Air Force Pilot


Like Iceman from Top Gun?

Yep. I always liked Goose, though. RIP.

Pros:

Shirt optional if you're anywhere near the beach.

Daily rations include body oil for greasing yourself down prior to any volleyball matches.

Get to choose a cool nickname, like Wolfman, Maverick, Iceman, Goose, or Aardvark.

Get to shoot down bad guys. Don't worry they were asking for it.

Pulling off a 4g inverted dive with a MiG28 is the recommended course of action when the <bleep> hits the fan.

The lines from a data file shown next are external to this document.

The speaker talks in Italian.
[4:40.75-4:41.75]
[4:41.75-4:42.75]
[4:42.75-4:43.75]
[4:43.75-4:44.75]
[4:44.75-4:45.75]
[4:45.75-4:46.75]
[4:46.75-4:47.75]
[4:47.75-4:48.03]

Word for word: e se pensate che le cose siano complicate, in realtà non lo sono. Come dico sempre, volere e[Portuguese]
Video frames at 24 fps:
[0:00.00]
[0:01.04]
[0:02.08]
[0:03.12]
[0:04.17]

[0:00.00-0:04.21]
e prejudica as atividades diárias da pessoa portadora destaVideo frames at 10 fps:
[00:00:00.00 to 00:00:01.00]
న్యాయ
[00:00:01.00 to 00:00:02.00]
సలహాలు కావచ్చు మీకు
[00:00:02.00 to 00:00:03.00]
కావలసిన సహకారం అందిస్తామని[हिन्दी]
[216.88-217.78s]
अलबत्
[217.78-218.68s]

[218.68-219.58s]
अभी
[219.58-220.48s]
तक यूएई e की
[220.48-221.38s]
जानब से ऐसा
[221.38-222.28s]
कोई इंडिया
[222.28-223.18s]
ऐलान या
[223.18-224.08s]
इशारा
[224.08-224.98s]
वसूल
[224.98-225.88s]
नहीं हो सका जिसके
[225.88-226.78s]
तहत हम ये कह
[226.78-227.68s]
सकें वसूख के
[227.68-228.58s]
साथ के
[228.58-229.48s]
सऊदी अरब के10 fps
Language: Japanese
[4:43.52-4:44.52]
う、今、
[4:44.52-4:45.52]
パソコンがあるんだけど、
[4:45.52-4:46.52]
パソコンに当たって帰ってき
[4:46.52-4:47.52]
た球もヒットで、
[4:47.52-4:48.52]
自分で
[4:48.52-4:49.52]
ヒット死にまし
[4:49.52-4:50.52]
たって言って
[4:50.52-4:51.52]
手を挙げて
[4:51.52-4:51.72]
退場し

Foxy instructors. I'm speaking of Tom Skerritt, of course.

Cons:

Paying for the air traffic controllers' dry cleaning bills.

People like Quinton Tarantino questioning the gay subtext of your flight school and beach volleyball games.

Your partner getting killed, while married to an in-her-prime Meg Ryan.

Top Gun Quotes:

Iceman: You two really are cowboys.
Maverick: What's your problem, Kazanski?
Iceman: You're everyone's problem. That's because every time you go up in the air, you're unsafe. I don't like you because you're dangerous.
Maverick: That's right, Iceman. I am dangerous.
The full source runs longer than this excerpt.